Twenty five years ago, I was a senior at Northern Valley Old Tappan High School, in NJ. I was a football player, skier, and very social. I had my entire life ahead of me, the world at my feet so to speak. Unlike many of my friends, heading off to college, I had different plans.
Entrepreneurship was on my horizon. I wanted to be independent, I chose to be a Pizzaman and decided to buy a pizzeria with two other partners; I could only invest a small portion which worked out to a 25% share in the business. The timing of the purchase, in fact, required me to provide my school with a note from my attorney, so that I would have an excused absence to attend my real estate closing. It was all a blur; I worked day and night to get the store ready. Every day I went to school, and then straight to work at the pizzeria, and then right after my graduation, I was working full-time. Like many of you reading this, I’m sure you can relate, I worked constantly, I only went home to sleep, and my social life was my business. The pizzeria provided me with everything, including a few headaches at times.
Two years later, when many of my friends were finishing their sophomore year in college, I finally saved up enough money and bought out my two partners. I was now the owner of my own destiny – a pizzeria, in a small town in New Jersey, just outside of New York City. I was on my own, and it was the best feeling ever. Here, I met my wife Moira, and began to grow roots, not only with a family, but in a community where I am known as Steve, the Pizzaman. This little business that I ventured into was now catapulting me into a life that I may have never known.

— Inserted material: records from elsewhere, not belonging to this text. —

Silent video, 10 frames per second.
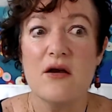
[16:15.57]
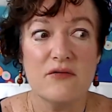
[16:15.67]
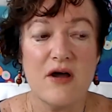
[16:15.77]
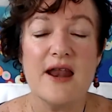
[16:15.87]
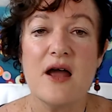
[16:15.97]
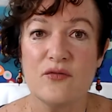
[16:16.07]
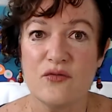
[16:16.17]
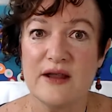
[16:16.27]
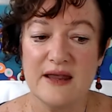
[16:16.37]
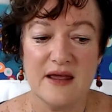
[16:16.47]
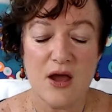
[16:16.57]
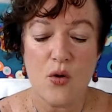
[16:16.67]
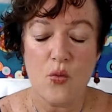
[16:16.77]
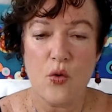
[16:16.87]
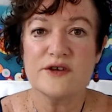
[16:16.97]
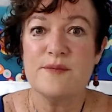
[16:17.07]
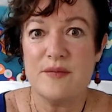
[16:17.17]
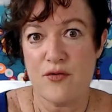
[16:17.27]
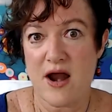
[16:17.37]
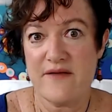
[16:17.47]
right, I really want to be
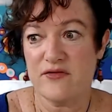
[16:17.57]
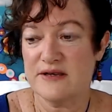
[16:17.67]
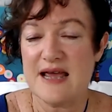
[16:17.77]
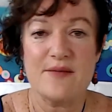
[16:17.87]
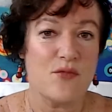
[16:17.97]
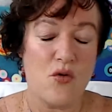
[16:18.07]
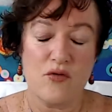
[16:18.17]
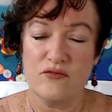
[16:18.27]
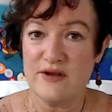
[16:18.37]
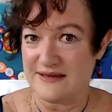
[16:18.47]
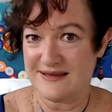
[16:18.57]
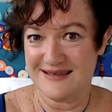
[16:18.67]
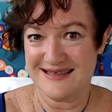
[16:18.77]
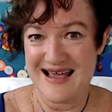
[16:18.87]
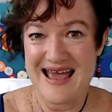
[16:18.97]
braver and take more risks.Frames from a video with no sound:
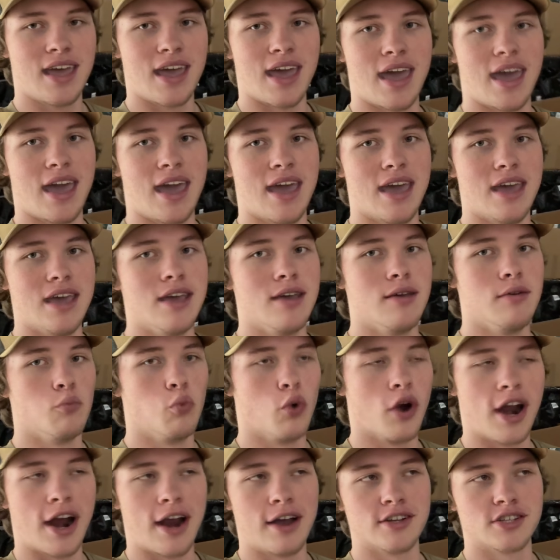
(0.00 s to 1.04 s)
a
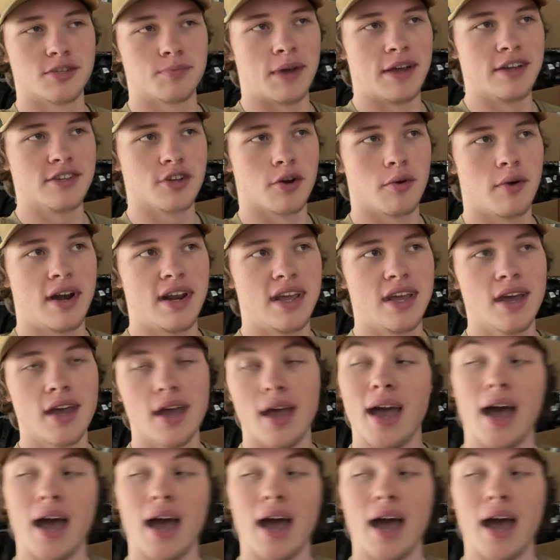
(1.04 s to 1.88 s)
warehouse space already,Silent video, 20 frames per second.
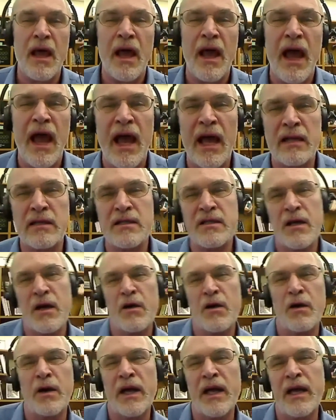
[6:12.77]
and so
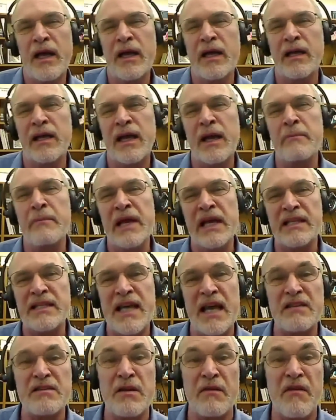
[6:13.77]
it can be a
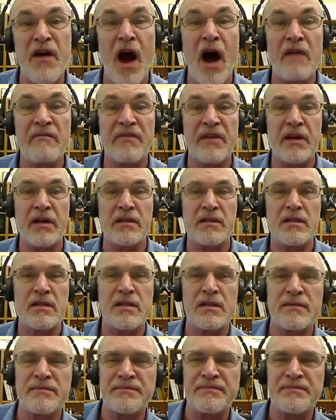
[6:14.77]
test of confidence.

Over the years, I have changed, and so has my business, as the market has demanded it. I have learned so much, sometimes the hard way. The original business plan was pizzas, and a few traditional Italian dinners, but in the 90s I saw the opportunity to capitalize on the school/education market which gave me a larger customer base. In the early 2000s my customers wanted more; they were looking for gourmet pizzas, and dinners and I gave it to them. They were also looking for healthier options and I started to offer whole wheat pasta, pizza and even gluten-free pizza. This was the way to appeal to many more, while not increasing costs.
It has not been easy, I continue to look at every invoice, compare costs, and do my best to keep my overhead down, which many times meant working more, but offering a quality product was more important to me. I have seen the market rise, and fall and recently with the economy the way it is, my customers have been affected drastically. How have I survived? I have been able to change with my customers’ needs…..and the market.
In 2009 we rebranded ourselves, from Pizza Express to Demarest Pizzeria. We now do more catering, and continue to offer quality products, and I have also been contracted by local pools and sports programs to run their concession stands. I continue to advertise in print, and utilize Social Media ~ which is great! We now have a Facebook fan page which continues to grow every day.
You may wonder if I would change anything — NOPE, if I had to do it all over again, I would not change a thing, just with fewer mistakes. I will continue to know all of my customers by first name, will know their children’s names, and watch them grow up, and at the same time relish in my family’s growth! My wife and I now have three beautiful children, and if I had not owned the pizzeria, I may have never met my best friend. The best advice I can give, is love what you do, and be willing to change! I love being a PIZZAMAN!